Add this to `deploy/entrypoint.sh` before starting uvicorn, so the kubeconfig is decoded from the HF secret:

```bash
# Decode kubeconfig from HF Spaces secret
if [ -n "${KUBECONFIG_CONTENT:-}" ]; then
    echo "${KUBECONFIG_CONTENT}" | base64 -d > /app/kubeconfig.yaml
    export KUBECONFIG=/app/kubeconfig.yaml
fi
```

### FastAPI Reset Mode

Use `mode="aws"` on environment reset for AWS-backed execution. If omitted, the server will use `ANTIATROPOS_ENV_MODE`.

---

## Local Grafana (Recommended on Free Tier)

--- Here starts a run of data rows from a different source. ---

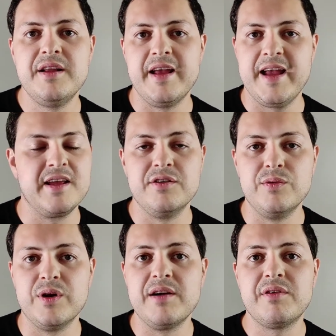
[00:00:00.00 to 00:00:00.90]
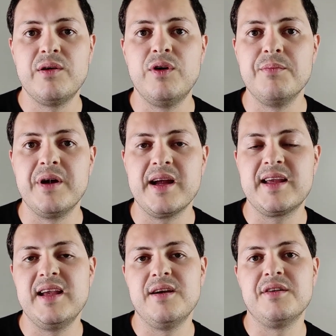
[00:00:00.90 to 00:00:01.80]
I can do whatever I want, but I
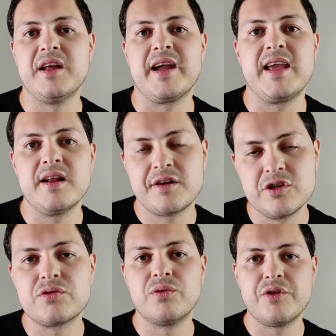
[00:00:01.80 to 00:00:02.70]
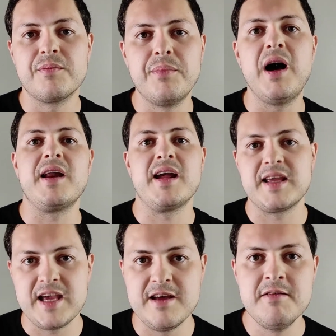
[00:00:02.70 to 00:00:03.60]
can't control their body. I
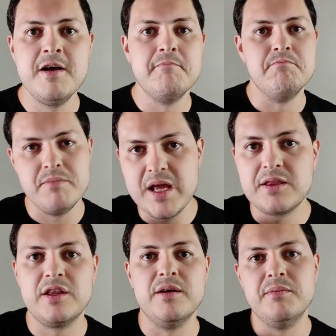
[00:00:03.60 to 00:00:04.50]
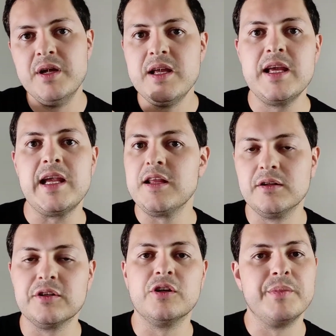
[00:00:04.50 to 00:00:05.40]
can't make them eat a
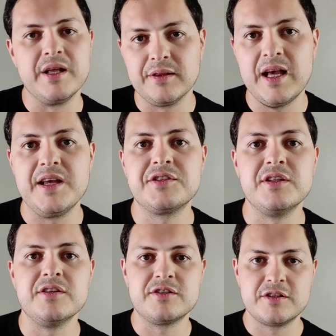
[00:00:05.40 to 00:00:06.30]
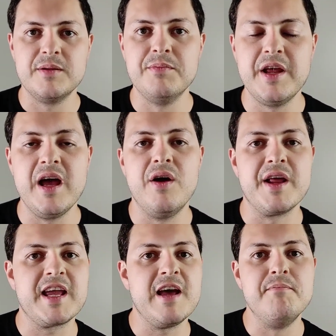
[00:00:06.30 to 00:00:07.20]
little bit less and slim down. I
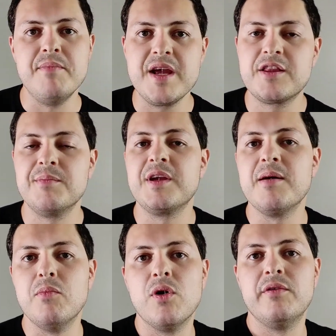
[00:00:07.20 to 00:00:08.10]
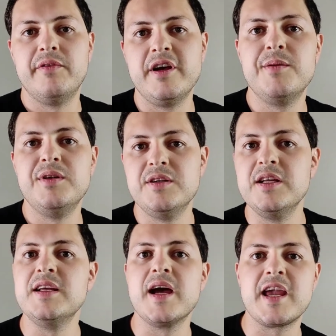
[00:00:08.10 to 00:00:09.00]
can't make them get more vitamin
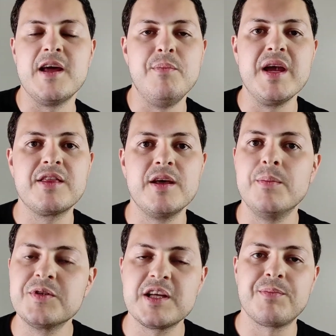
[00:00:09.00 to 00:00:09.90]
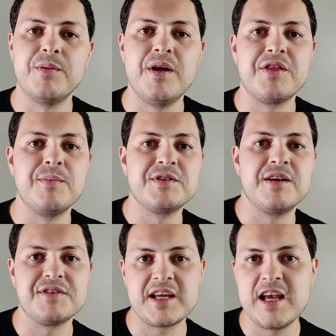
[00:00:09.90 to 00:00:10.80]
D. I can't make them supplement
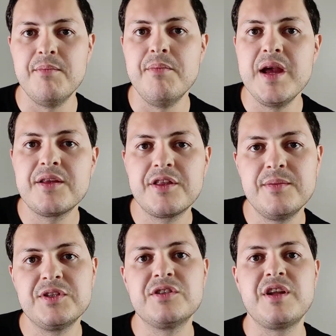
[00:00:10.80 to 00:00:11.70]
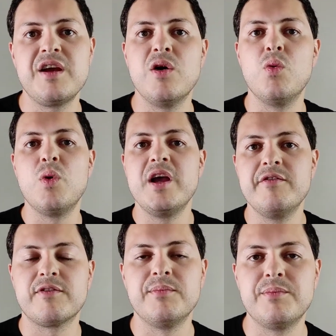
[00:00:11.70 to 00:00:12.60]
themselves. I can't make them stay away
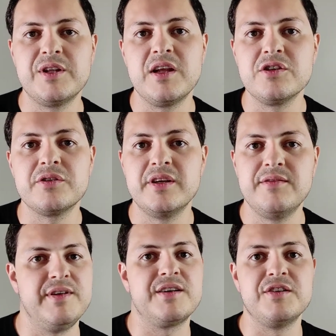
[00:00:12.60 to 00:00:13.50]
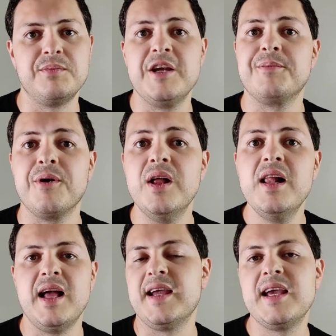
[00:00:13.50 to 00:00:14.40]
from potentially infected people.
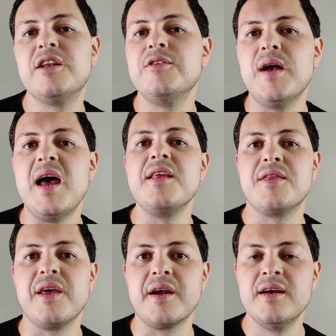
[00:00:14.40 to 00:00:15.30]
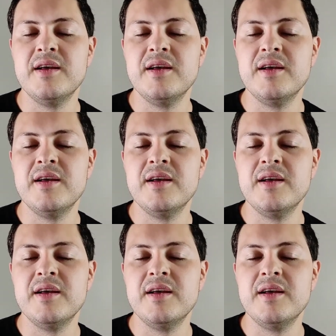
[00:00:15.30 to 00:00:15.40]
I can't do anything.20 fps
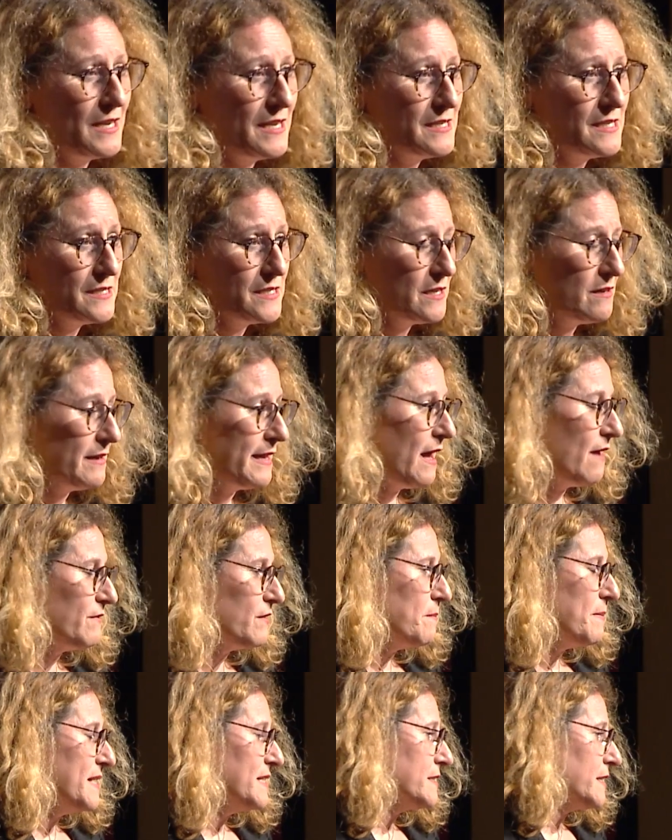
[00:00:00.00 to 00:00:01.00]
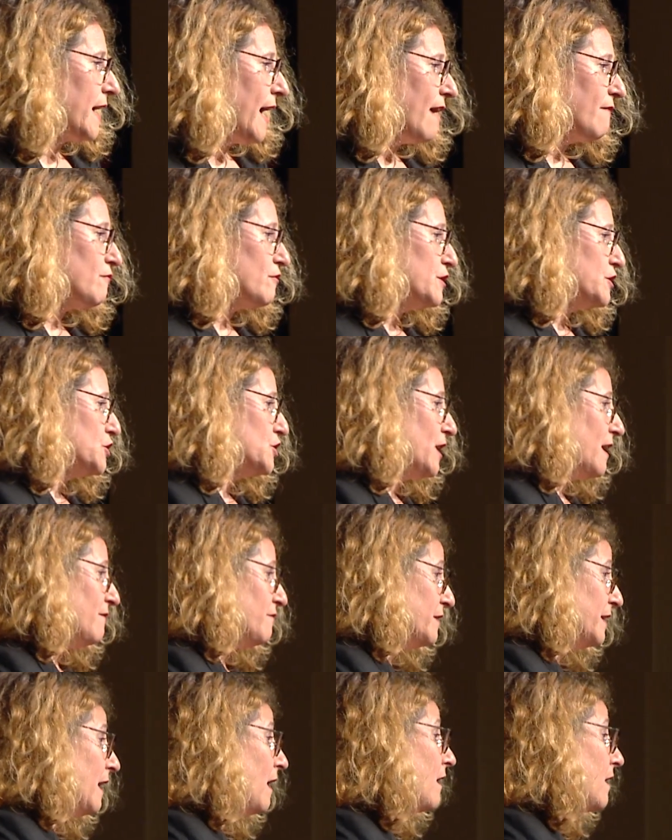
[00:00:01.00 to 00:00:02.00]
necessarily have the best coverage,
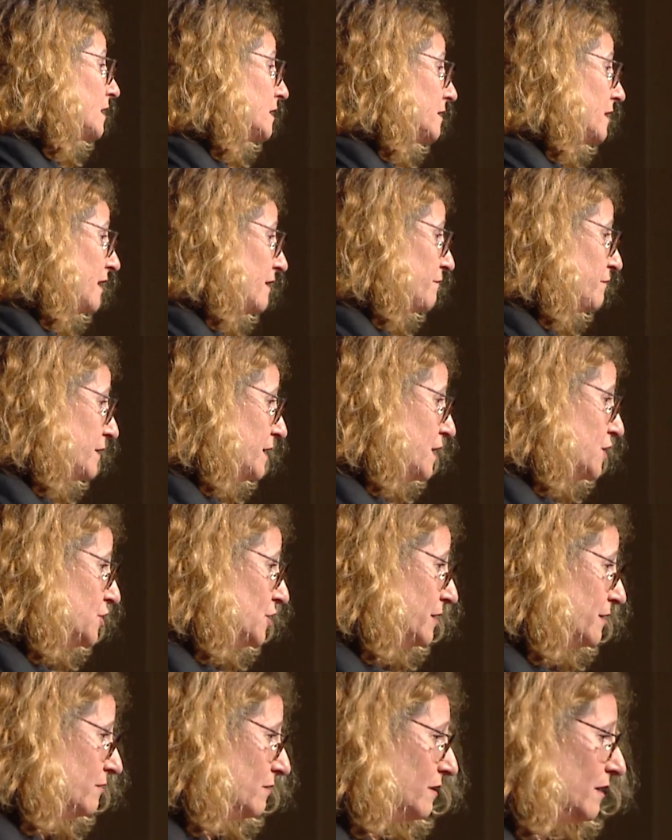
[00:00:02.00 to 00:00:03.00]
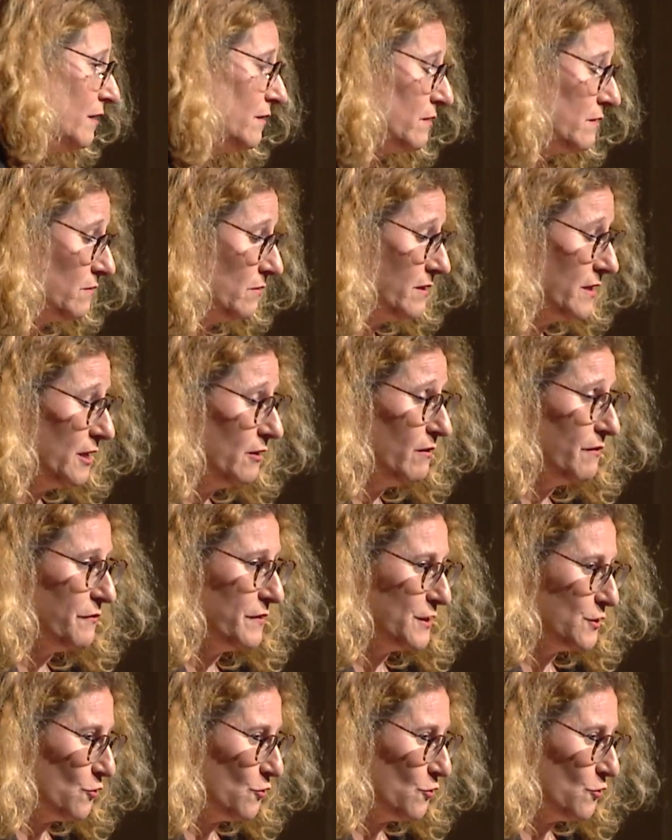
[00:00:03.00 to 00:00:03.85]
having hard time financially to, to deal with it.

Grafana is only for observability dashboards. Agent action execution stays in FastAPI + Kubernetes executor.

Start Grafana locally:

```bash
docker run -d --name antiatropos-grafana -p 3000:3000 grafana/grafana:latest
```

Then in Grafana:

1. Add Prometheus datasource using AMP workspace URL:
  - `https://aps-workspaces.<region>.amazonaws.com/workspaces/<WORKSPACE_ID>`
2. Enable SigV4 auth and set the same AWS region.
3. Import dashboards:
  - [deploy/grafana/provisioning/dashboards/json/antiatropos-overview.json](deploy/grafana/provisioning/dashboards/json/antiatropos-overview.json)
  - [deploy/grafana/provisioning/dashboards/json/antiatropos-live.json](deploy/grafana/provisioning/dashboards/json/antiatropos-live.json)

---

## Phase 7: Install Cluster Autoscaler

So EKS can add nodes when the agent scales workloads:

```bash
helm repo add autoscaler https://kubernetes.github.io/autoscaler
helm repo update

helm install cluster-autoscaler autoscaler/cluster-autoscaler \
  --namespace kube-system \
  -f deploy/aws/cluster-autoscaler-values.yaml
```

The node group `maxSize: 4` in `eksctl-cluster.yaml` caps your compute cost.

---

## Cost Estimates

| Resource | Config | Monthly Cost (approx) |
|---|---|---|
| EKS Control Plane | 1 cluster | $73 |
| EKS Nodes | 2x t3.medium | $60 |
| AMP | <10GB ingest | ~$3-5 |
| EBS Volume (Grafana) | 5Gi | ~$0.50 |
| **Total** | | **~$135-145/month** |
| HF Spaces | Free tier or $5/mo | (separate billing) |

No ECR, no ALB, no server pods on AWS — cheaper than running everything on AWS.

### Cost-Saving Tips

- Use spot instances for node groups (60-70% cheaper)
- Scale workloads to zero between runs: `kubectl scale deployment -n prod-sre --replicas=0 --all`
- Delete the cluster between training runs: `eksctl delete cluster --name antiatropos`
- AMP free tier covers first 10GB ingest/month
- Grafana is self-hosted (free, runs on EKS)

---

## Teardown

```bash
# Delete workloads
kubectl delete -f deploy/aws/k8s-workloads.yaml

# Delete Grafana
helm uninstall grafana -n monitoring

# Delete Prometheus agent
helm uninstall prometheus-agent -n monitoring
kubectl delete namespace monitoring

# Delete dashboard secret
kubectl delete secret antiatropos-grafana-dashboards -n monitoring 2>/dev/null || true

# Delete AMP workspace
AMP_WS_ID=$(aws amp list-workspaces --alias antiatropos-metrics --region ap-south-1 --query 'workspaces[0].workspaceId' --output text)
aws amp delete-workspace --workspace-id $AMP_WS_ID --region ap-south-1

# Delete the EKS cluster (10-15 min)
eksctl delete cluster --name antiatropos --region ap-south-1
```

---

## Troubleshooting

### HF Spaces can't reach AMP
- Verify `PROMETHEUS_URL` includes the full workspace path
- AMP requires SigV4 auth — ensure `requests-aws4auth` is in your dependencies
- Set `ANTIATROPOS_PROM_TIMEOUT_S=5.0` (cross-network latency)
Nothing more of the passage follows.